Required work:
Give the records again exactly. Pictures do not belong in the copy.

(Beginning of Information shown)

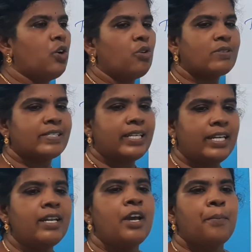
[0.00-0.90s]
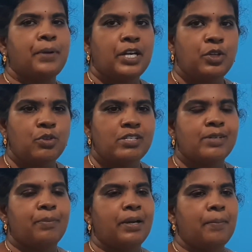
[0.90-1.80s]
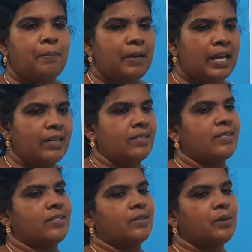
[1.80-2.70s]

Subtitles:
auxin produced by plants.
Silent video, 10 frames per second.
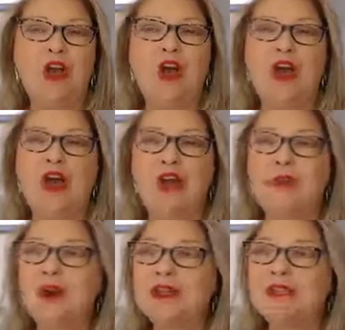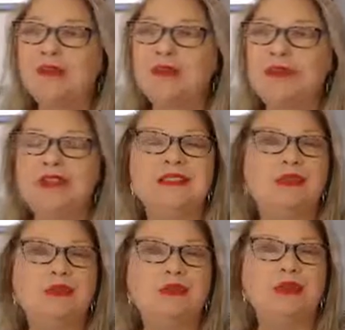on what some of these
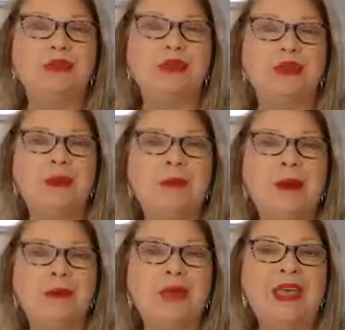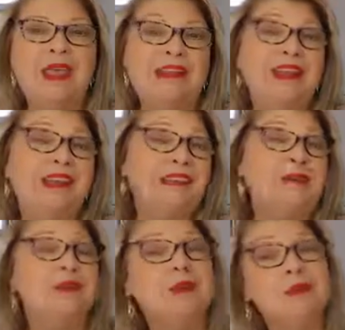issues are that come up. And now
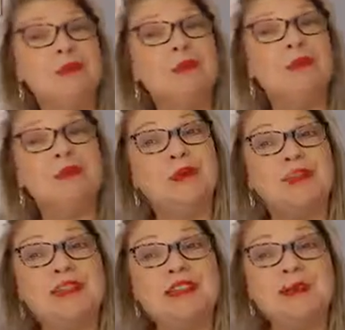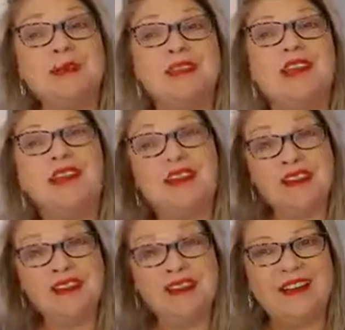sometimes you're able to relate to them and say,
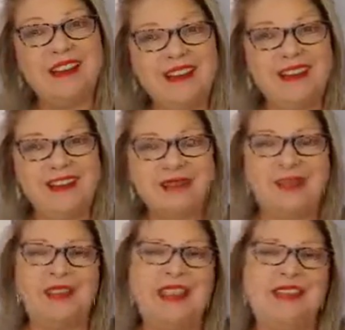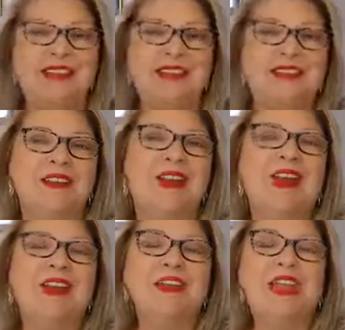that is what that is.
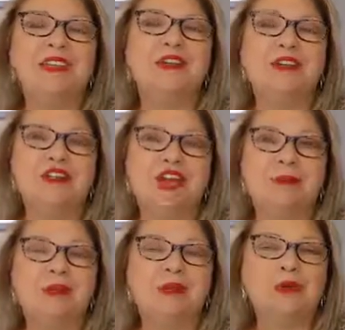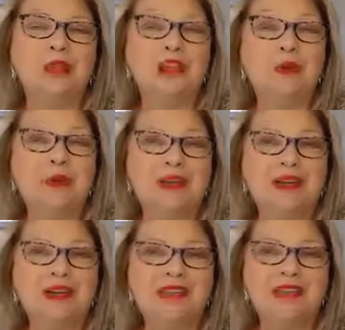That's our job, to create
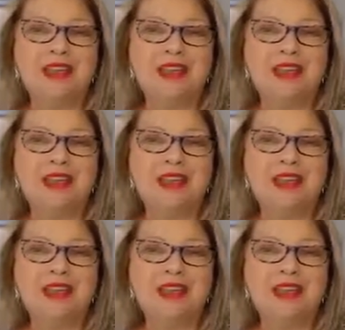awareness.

(End of Information shown)

Response to this task:
[0.00-0.90s]
[0.90-1.80s]
[1.80-2.70s]

Subtitles:
auxin produced by plants.
Silent video, 10 frames per second.
on what some of these
issues are that come up. And now
sometimes you're able to relate to them and say,
that is what that is.
That's our job, to create
awareness.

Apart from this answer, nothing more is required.